— DATA RECORDS —
##########

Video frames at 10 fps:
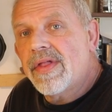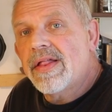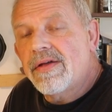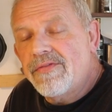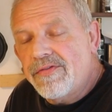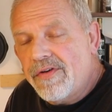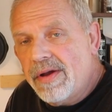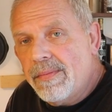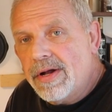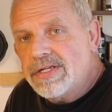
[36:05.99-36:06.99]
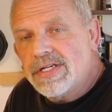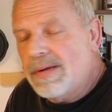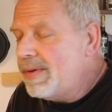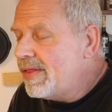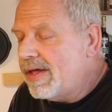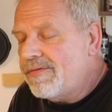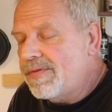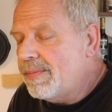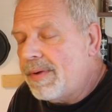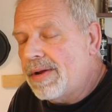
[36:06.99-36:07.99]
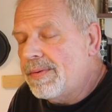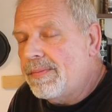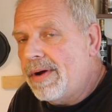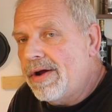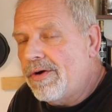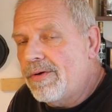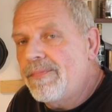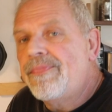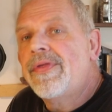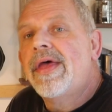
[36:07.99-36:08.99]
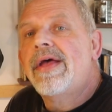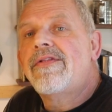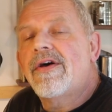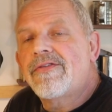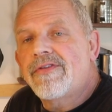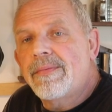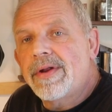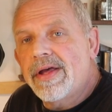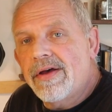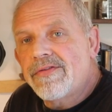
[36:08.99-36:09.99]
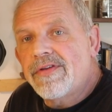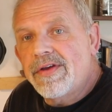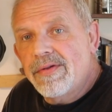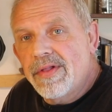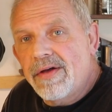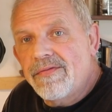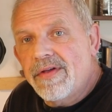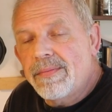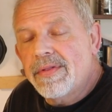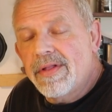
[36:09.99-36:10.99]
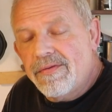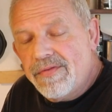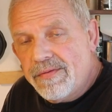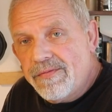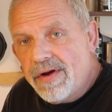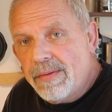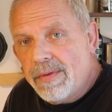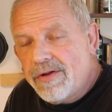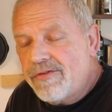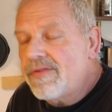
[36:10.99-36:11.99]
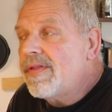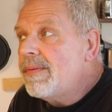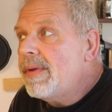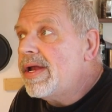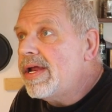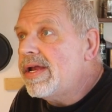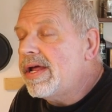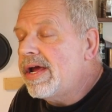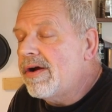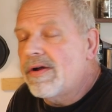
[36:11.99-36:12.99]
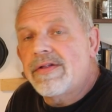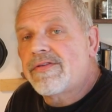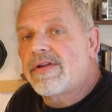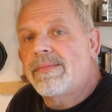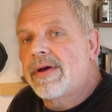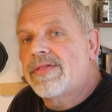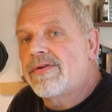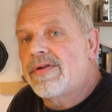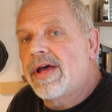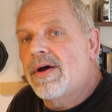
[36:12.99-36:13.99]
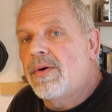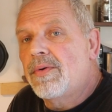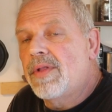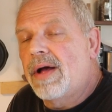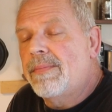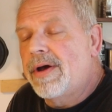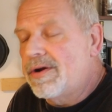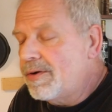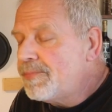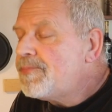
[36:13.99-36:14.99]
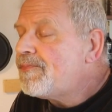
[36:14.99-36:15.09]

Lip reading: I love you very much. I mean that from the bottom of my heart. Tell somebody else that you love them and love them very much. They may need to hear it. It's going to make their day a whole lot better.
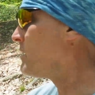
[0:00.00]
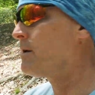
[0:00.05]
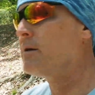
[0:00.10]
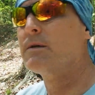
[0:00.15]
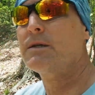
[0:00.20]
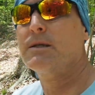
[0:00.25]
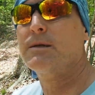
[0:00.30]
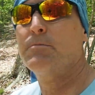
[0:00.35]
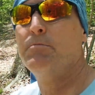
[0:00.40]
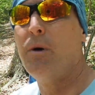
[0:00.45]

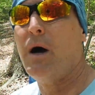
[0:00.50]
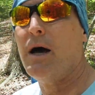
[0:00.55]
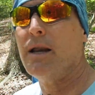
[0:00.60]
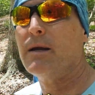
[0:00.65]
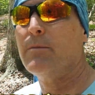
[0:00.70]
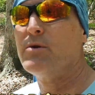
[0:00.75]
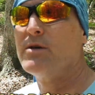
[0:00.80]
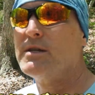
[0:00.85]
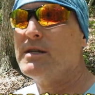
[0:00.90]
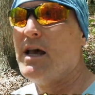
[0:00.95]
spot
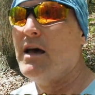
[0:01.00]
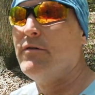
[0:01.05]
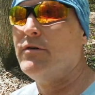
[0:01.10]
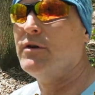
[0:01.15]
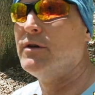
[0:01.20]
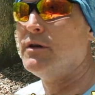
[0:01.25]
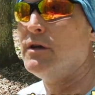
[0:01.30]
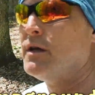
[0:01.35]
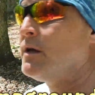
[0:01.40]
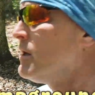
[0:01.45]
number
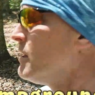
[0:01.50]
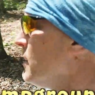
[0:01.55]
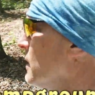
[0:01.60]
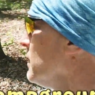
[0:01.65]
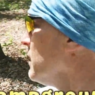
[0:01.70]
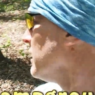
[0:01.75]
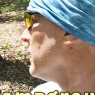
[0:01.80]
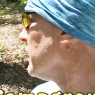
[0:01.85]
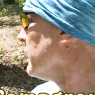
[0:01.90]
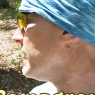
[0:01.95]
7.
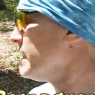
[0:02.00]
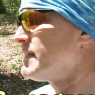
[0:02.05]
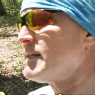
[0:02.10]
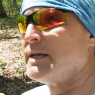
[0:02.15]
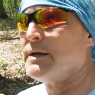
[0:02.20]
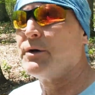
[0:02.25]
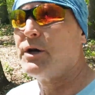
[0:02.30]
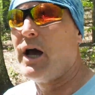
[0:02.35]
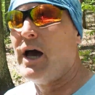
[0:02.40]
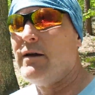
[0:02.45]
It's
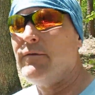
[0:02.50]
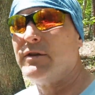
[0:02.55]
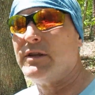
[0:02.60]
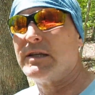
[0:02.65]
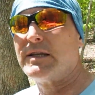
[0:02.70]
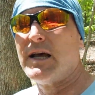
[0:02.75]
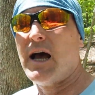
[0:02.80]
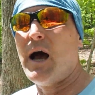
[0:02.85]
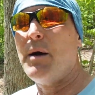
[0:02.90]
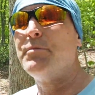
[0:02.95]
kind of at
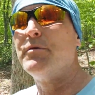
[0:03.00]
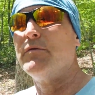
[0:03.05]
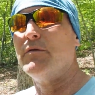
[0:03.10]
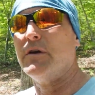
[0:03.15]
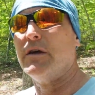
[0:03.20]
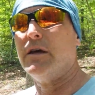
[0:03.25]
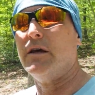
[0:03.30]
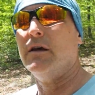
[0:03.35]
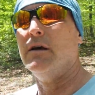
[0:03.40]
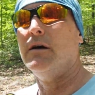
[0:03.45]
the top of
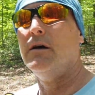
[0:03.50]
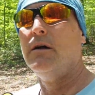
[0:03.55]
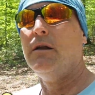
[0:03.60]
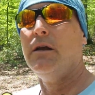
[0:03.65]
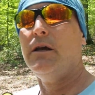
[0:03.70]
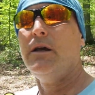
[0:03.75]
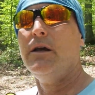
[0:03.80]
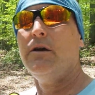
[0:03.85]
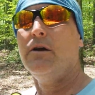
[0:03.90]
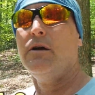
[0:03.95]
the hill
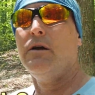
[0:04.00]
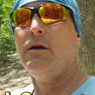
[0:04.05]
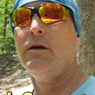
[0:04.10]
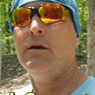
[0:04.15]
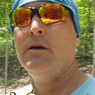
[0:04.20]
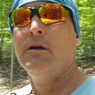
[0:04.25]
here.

##########

— WORK TASK —
All of the listing above has to be reproduced exactly, though without its images.

— EXERCISE RESPONSE —
Video frames at 10 fps:
[36:05.99-36:06.99]
[36:06.99-36:07.99]
[36:07.99-36:08.99]
[36:08.99-36:09.99]
[36:09.99-36:10.99]
[36:10.99-36:11.99]
[36:11.99-36:12.99]
[36:12.99-36:13.99]
[36:13.99-36:14.99]
[36:14.99-36:15.09]

Lip reading: I love you very much. I mean that from the bottom of my heart. Tell somebody else that you love them and love them very much. They may need to hear it. It's going to make their day a whole lot better.
[0:00.00]
[0:00.05]
[0:00.10]
[0:00.15]
[0:00.20]
[0:00.25]
[0:00.30]
[0:00.35]
[0:00.40]
[0:00.45]

[0:00.50]
[0:00.55]
[0:00.60]
[0:00.65]
[0:00.70]
[0:00.75]
[0:00.80]
[0:00.85]
[0:00.90]
[0:00.95]
spot
[0:01.00]
[0:01.05]
[0:01.10]
[0:01.15]
[0:01.20]
[0:01.25]
[0:01.30]
[0:01.35]
[0:01.40]
[0:01.45]
number
[0:01.50]
[0:01.55]
[0:01.60]
[0:01.65]
[0:01.70]
[0:01.75]
[0:01.80]
[0:01.85]
[0:01.90]
[0:01.95]
7.
[0:02.00]
[0:02.05]
[0:02.10]
[0:02.15]
[0:02.20]
[0:02.25]
[0:02.30]
[0:02.35]
[0:02.40]
[0:02.45]
It's
[0:02.50]
[0:02.55]
[0:02.60]
[0:02.65]
[0:02.70]
[0:02.75]
[0:02.80]
[0:02.85]
[0:02.90]
[0:02.95]
kind of at
[0:03.00]
[0:03.05]
[0:03.10]
[0:03.15]
[0:03.20]
[0:03.25]
[0:03.30]
[0:03.35]
[0:03.40]
[0:03.45]
the top of
[0:03.50]
[0:03.55]
[0:03.60]
[0:03.65]
[0:03.70]
[0:03.75]
[0:03.80]
[0:03.85]
[0:03.90]
[0:03.95]
the hill
[0:04.00]
[0:04.05]
[0:04.10]
[0:04.15]
[0:04.20]
[0:04.25]
here.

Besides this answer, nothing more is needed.